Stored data
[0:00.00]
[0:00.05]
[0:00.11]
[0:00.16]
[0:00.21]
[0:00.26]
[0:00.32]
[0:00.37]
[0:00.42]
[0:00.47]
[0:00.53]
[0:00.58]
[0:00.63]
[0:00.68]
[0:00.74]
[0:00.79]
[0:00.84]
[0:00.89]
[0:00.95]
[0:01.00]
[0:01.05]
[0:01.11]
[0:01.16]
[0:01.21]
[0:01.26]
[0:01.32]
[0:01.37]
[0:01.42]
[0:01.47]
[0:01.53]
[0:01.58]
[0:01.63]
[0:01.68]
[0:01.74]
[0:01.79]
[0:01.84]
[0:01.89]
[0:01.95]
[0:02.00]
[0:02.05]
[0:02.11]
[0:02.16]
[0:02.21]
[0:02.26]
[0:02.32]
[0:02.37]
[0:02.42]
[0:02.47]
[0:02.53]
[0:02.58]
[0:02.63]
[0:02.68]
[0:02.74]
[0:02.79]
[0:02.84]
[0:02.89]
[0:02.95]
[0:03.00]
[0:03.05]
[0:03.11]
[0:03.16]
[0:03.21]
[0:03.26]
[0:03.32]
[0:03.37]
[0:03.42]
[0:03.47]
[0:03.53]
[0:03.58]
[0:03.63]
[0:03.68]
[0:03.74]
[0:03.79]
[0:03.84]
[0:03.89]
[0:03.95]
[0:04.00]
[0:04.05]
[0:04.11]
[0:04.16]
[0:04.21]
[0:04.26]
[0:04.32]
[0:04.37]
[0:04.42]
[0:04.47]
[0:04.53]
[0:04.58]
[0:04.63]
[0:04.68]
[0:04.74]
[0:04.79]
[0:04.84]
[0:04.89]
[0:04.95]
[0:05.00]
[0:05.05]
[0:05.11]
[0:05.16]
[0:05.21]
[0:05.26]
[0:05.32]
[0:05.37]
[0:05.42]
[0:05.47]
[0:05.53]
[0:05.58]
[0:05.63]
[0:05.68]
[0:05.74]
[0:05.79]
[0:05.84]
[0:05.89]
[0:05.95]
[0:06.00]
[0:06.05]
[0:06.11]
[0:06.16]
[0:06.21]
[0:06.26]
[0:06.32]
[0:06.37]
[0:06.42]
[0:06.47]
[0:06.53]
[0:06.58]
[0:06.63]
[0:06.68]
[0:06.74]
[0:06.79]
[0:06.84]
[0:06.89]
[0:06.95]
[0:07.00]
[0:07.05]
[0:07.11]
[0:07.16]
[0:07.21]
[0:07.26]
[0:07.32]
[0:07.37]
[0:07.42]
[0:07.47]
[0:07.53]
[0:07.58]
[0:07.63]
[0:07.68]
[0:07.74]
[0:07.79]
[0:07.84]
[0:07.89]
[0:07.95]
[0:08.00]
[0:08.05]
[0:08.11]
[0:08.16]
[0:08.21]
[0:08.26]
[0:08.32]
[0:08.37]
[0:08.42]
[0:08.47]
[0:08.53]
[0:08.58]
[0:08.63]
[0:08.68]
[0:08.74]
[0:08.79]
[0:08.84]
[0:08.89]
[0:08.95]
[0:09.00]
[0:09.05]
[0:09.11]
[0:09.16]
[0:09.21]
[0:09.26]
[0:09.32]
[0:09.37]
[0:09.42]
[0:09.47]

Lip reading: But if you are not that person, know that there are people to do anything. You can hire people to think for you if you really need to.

*Problem requirements*: The answer is the full data, repeated exactly as shown.

*Answer area*:
[0:00.00]
[0:00.05]
[0:00.11]
[0:00.16]
[0:00.21]
[0:00.26]
[0:00.32]
[0:00.37]
[0:00.42]
[0:00.47]
[0:00.53]
[0:00.58]
[0:00.63]
[0:00.68]
[0:00.74]
[0:00.79]
[0:00.84]
[0:00.89]
[0:00.95]
[0:01.00]
[0:01.05]
[0:01.11]
[0:01.16]
[0:01.21]
[0:01.26]
[0:01.32]
[0:01.37]
[0:01.42]
[0:01.47]
[0:01.53]
[0:01.58]
[0:01.63]
[0:01.68]
[0:01.74]
[0:01.79]
[0:01.84]
[0:01.89]
[0:01.95]
[0:02.00]
[0:02.05]
[0:02.11]
[0:02.16]
[0:02.21]
[0:02.26]
[0:02.32]
[0:02.37]
[0:02.42]
[0:02.47]
[0:02.53]
[0:02.58]
[0:02.63]
[0:02.68]
[0:02.74]
[0:02.79]
[0:02.84]
[0:02.89]
[0:02.95]
[0:03.00]
[0:03.05]
[0:03.11]
[0:03.16]
[0:03.21]
[0:03.26]
[0:03.32]
[0:03.37]
[0:03.42]
[0:03.47]
[0:03.53]
[0:03.58]
[0:03.63]
[0:03.68]
[0:03.74]
[0:03.79]
[0:03.84]
[0:03.89]
[0:03.95]
[0:04.00]
[0:04.05]
[0:04.11]
[0:04.16]
[0:04.21]
[0:04.26]
[0:04.32]
[0:04.37]
[0:04.42]
[0:04.47]
[0:04.53]
[0:04.58]
[0:04.63]
[0:04.68]
[0:04.74]
[0:04.79]
[0:04.84]
[0:04.89]
[0:04.95]
[0:05.00]
[0:05.05]
[0:05.11]
[0:05.16]
[0:05.21]
[0:05.26]
[0:05.32]
[0:05.37]
[0:05.42]
[0:05.47]
[0:05.53]
[0:05.58]
[0:05.63]
[0:05.68]
[0:05.74]
[0:05.79]
[0:05.84]
[0:05.89]
[0:05.95]
[0:06.00]
[0:06.05]
[0:06.11]
[0:06.16]
[0:06.21]
[0:06.26]
[0:06.32]
[0:06.37]
[0:06.42]
[0:06.47]
[0:06.53]
[0:06.58]
[0:06.63]
[0:06.68]
[0:06.74]
[0:06.79]
[0:06.84]
[0:06.89]
[0:06.95]
[0:07.00]
[0:07.05]
[0:07.11]
[0:07.16]
[0:07.21]
[0:07.26]
[0:07.32]
[0:07.37]
[0:07.42]
[0:07.47]
[0:07.53]
[0:07.58]
[0:07.63]
[0:07.68]
[0:07.74]
[0:07.79]
[0:07.84]
[0:07.89]
[0:07.95]
[0:08.00]
[0:08.05]
[0:08.11]
[0:08.16]
[0:08.21]
[0:08.26]
[0:08.32]
[0:08.37]
[0:08.42]
[0:08.47]
[0:08.53]
[0:08.58]
[0:08.63]
[0:08.68]
[0:08.74]
[0:08.79]
[0:08.84]
[0:08.89]
[0:08.95]
[0:09.00]
[0:09.05]
[0:09.11]
[0:09.16]
[0:09.21]
[0:09.26]
[0:09.32]
[0:09.37]
[0:09.42]
[0:09.47]

Lip reading: But if you are not that person, know that there are people to do anything. You can hire people to think for you if you really need to.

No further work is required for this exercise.